Business

Akihabara outfit aims to become a hub for hardware startups

by Kazuaki Nagata

Staff Writer

Clustered electronics stores, maid cafes and the home of idol group AKB48 — Tokyo’s Akihabara district is famous for many things.

And the list of unique spots may get even longer, as the district now has a large-scale facility for hardware startups to create innovative products.

The shared space, called DMM.make AKIBA, opened in November. Tokyo-based DMM.com, which runs online malls and video streaming services, launched the facility to offer pretty much everything that people need to start manufacturing hardware. The facility not only boasts ¥500 million worth of state-of-the-art equipment, but also offers technical support, consulting services, office space and a chance to garner funding.

While Internet venture firms can create services through one computer, becoming a hardware manufacturer from zero is tough, said Kenzo Yoshida of DMM.com, who oversees the DMM.make AKIBA facility.

“Running hardware startups costs a lot. You’ll need space and manufacturing machines, so you can’t do it with one computer,” Yoshida said in a recent interview. “We think we can help in that sense.”

DMM.make AKIBA has two main floors. While one is dedicated to office space, the other, called Studio, is like a jack of all trades for hardware startups.

Studio looks like a small factory, boasting more than 100 manufacturing machines and tools for hardware-makers to create a variety of things, including metal molds, prototype gadgets and robots.

Some of the more expensive machines would normally be difficult for a startup to access.

For instance, it has a five-axis CNC (computerized numerical control) machining center, which is capable of automated precise machining of complex designs using materials like steel, based on data entered into a computer.

Studio also has other cutting tools, including a laser cutter and drill press to fill different needs for cutting processes.

It offers 3-D computer-aided design systems along with a 3-D printer, too.

If customers want to check the durability of their products there are machines to test, for instance, if the products can withstand shaking and other impacts that could occur when they are packed and shipped. Other equipment can test waterproofness, and durability for water pressure and drastic temperature changes.

In addition, there are tools to paint and print designs on the products.

There is technical support available on how to use the machines, business strategy consultations and the prospect of gaining financial backing.

“I think people who want to provide hardware products find themselves unable to get many things, no machines and no money,” Yoshida said.

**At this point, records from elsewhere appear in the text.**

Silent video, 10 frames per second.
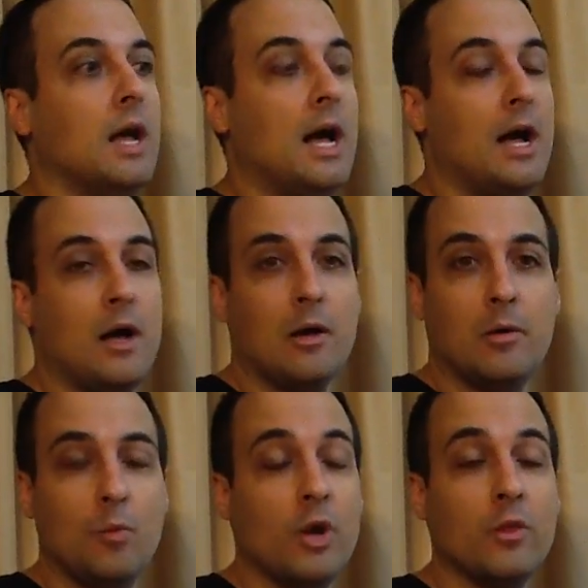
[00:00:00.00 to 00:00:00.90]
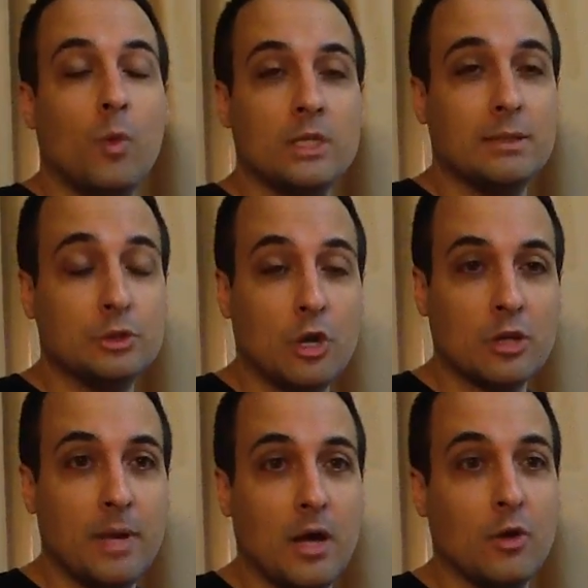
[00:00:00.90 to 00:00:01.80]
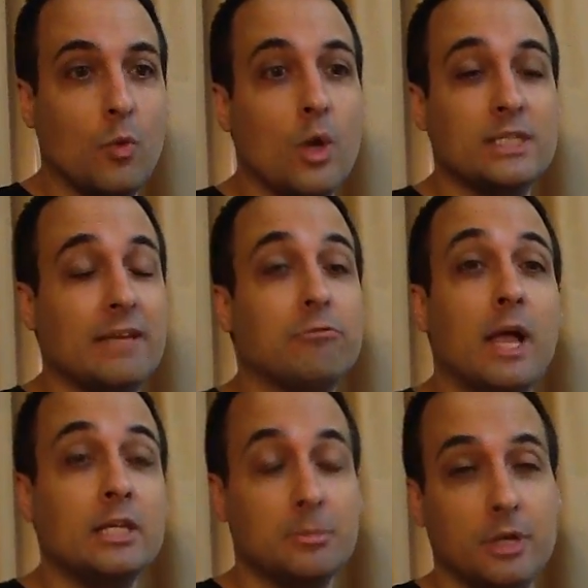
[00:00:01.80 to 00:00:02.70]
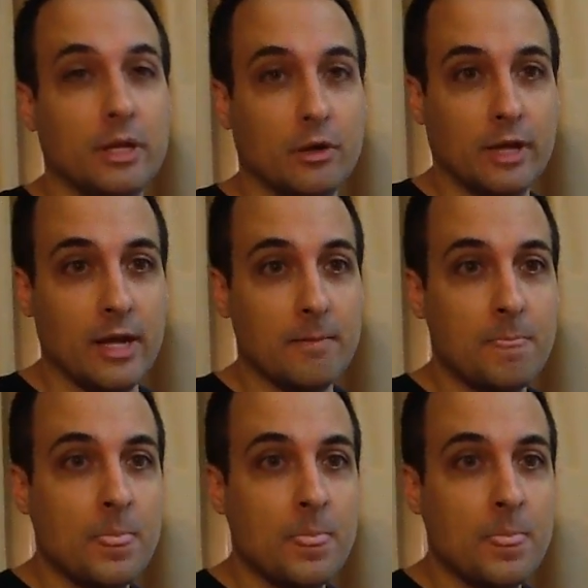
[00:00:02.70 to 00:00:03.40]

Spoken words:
One of the ones that was talked about was a flight simulator game.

“Our concept at this facility is that you can’t make excuses here.”

DMM.make AKIBA can provide a wide range of services because DMM.com has teamed up with ABBALab, a Tokyo-based venture capital firm, and Tokyo-based electronics company Cerevo Inc.

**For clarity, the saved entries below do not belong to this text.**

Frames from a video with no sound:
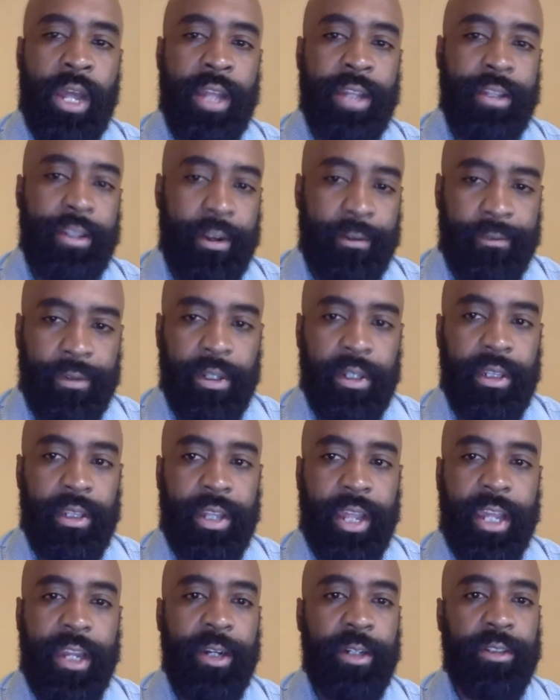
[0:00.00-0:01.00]
different
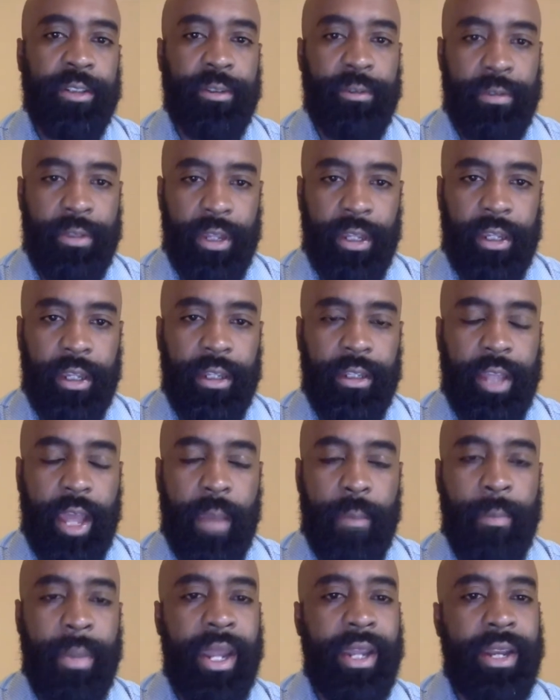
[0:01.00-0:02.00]
layers of thinking
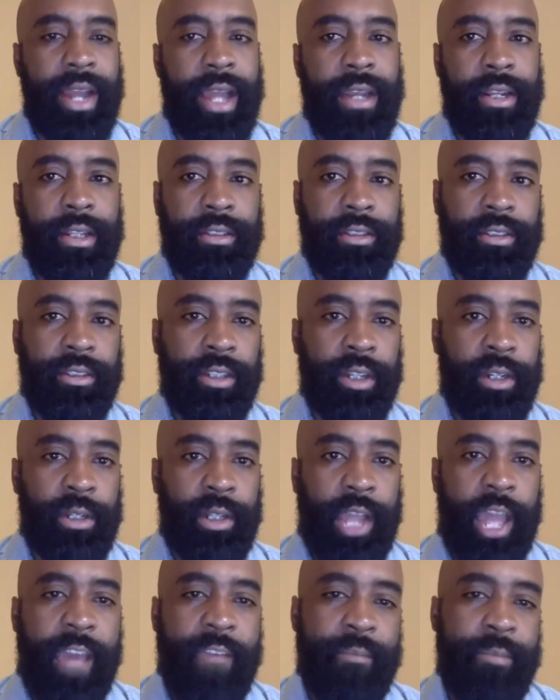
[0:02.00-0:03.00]
that may not
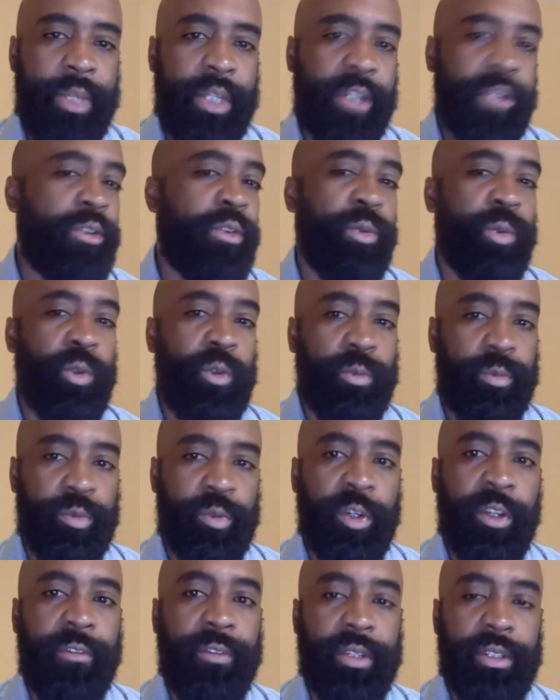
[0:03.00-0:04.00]
necessarily have been in the room
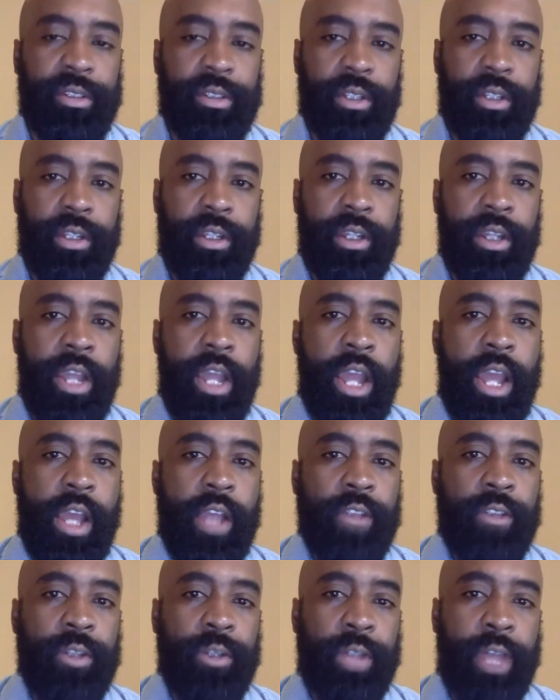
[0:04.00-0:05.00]
previously,
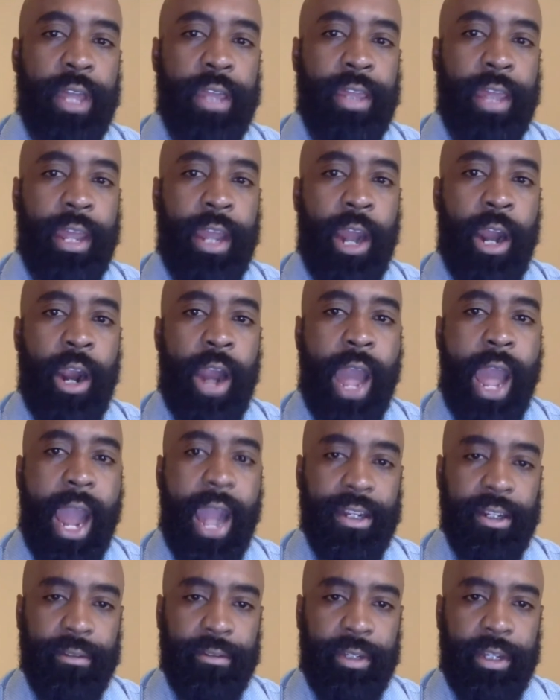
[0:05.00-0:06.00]
so that they are
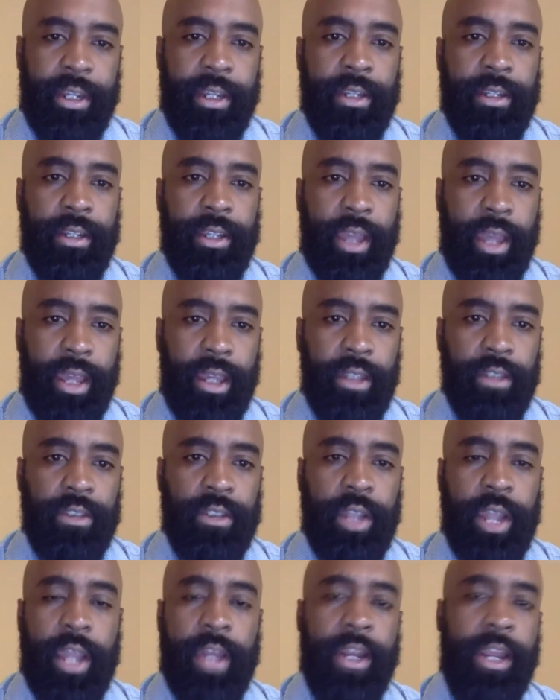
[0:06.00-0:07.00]
actively
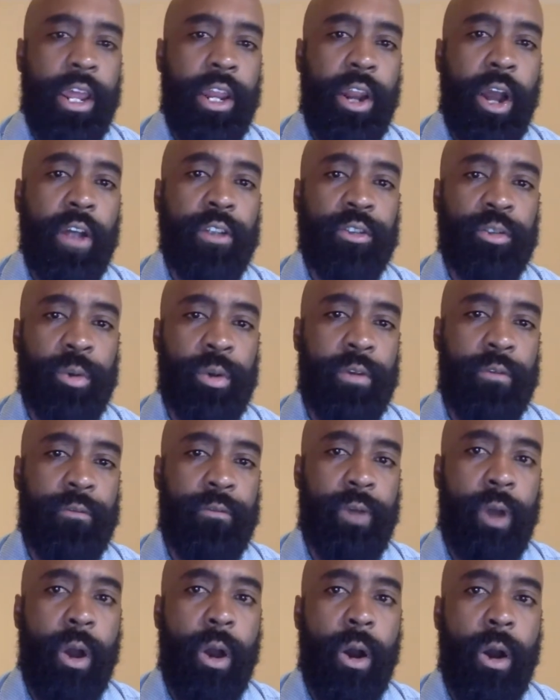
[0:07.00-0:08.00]
engaged and also
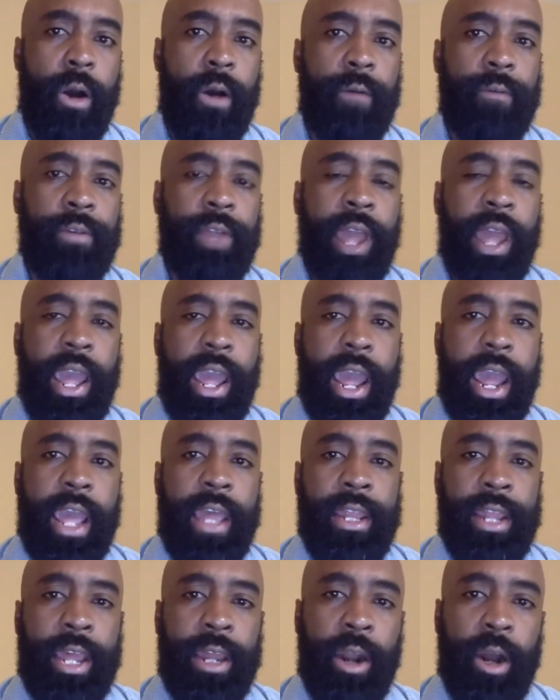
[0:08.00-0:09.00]
involved.
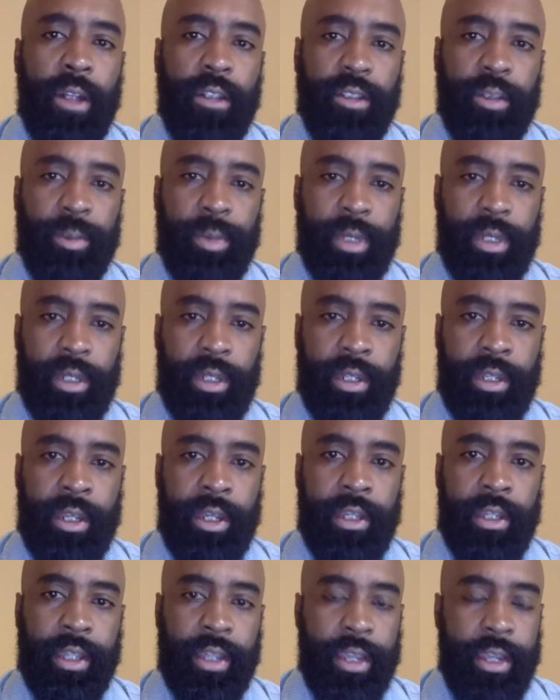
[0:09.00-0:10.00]
And ultimately,
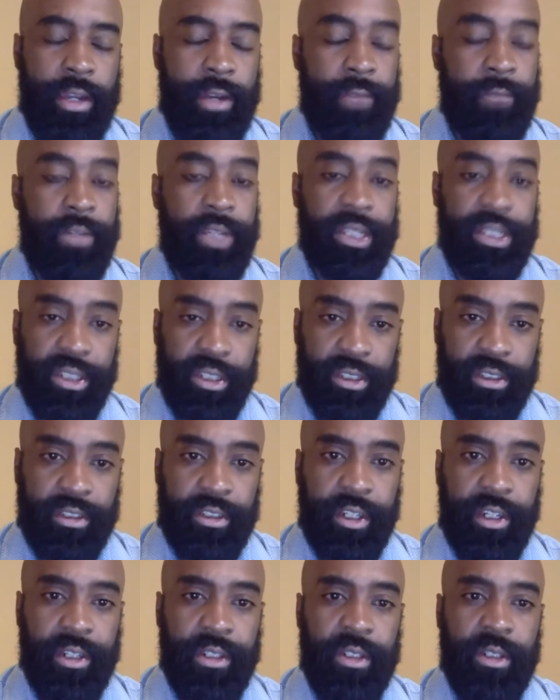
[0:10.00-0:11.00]
again, vision is
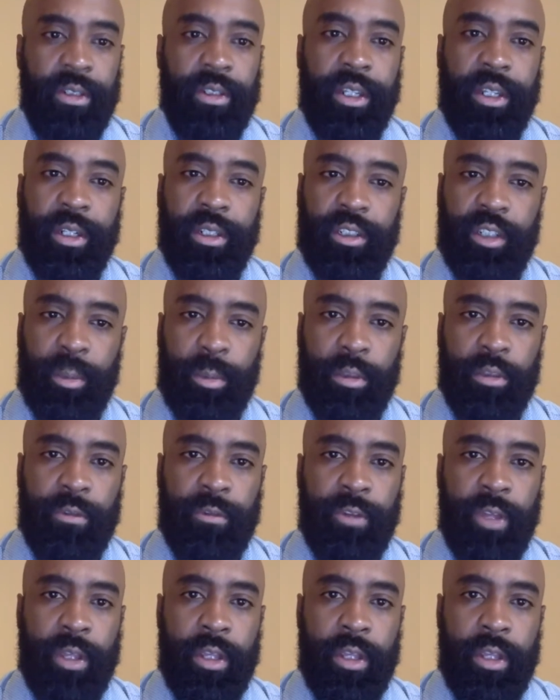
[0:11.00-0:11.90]
singular, leadership is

ABBALab offers financial support for hardware startups, while Cerevo has know-how and offers technical assistance in using machines and creating hardware products.

Since the launch of DMM.make AKIBA in November, many aspiring hardware-makers have been frequenting the facility and products are already emerging.

The startup exiii Inc., which is based at the Akihabara facility, has introduced handiii, a prosthetic arm made using a 3-D printer. It connects to smartphones and picks up electrical signals from the brain to move the arm. The firm participated earlier this month in South by Southwest, one of the biggest IT and gadget trade shows in the United States.

To use the Studio facility, people have to pay a one-time ¥30,000 fee up front and then ¥15,000 monthly, while the shared office requires a ¥40,000 one-time fee and ¥20,000 monthly. If clients want to use both the shared office and the Studio facility, they pay ¥60,000 up front and ¥30,000 monthly.

The members also need to pay to use some machines depending on how long they use them.

Yoshida said there were about 170 members as of the beginning of March and the firm aims to attract 300 to 500 during its first business year, which started in November.

By providing much of the support needed by hardware startups, Yoshida said DMM.com hopes the facility will attract people from different backgrounds.

“There may be people who are straight-up hardware entrepreneurs and there may be fresh graduates from engineering colleges. If they collaborate with each other, they might come up with an interesting product,” Yoshida said.

If innovative products are created at DMM.make AKIBA, DMM.com can sell them through its fairly large online shopping site, Yoshida said.

Some people might wonder why DMM.com, which is mainly known for its Internet-based services, is operating a facility for hardware startups.

Yoshida said the firm had long wanted to engage in manufacturing-related businesses, and since it started its 3-D printing service in 2013, DMM.com is focusing more in this area.

In that context, Yoshida said DMM.com wanted to have a physical place for people to create hardware. And he said the firm thought Akihabara would be the best place for it.

“Akihabara attracts people who are interested in new products. At the same time, people who want to make electronics products come here, too,” he said.

“There are not many places like this in Japan.”

As Silicon Valley in the United States is known for attracting young Internet firms, Yoshida said DMM.com hopes Akihabara will someday become famous as a mecca of hardware startups.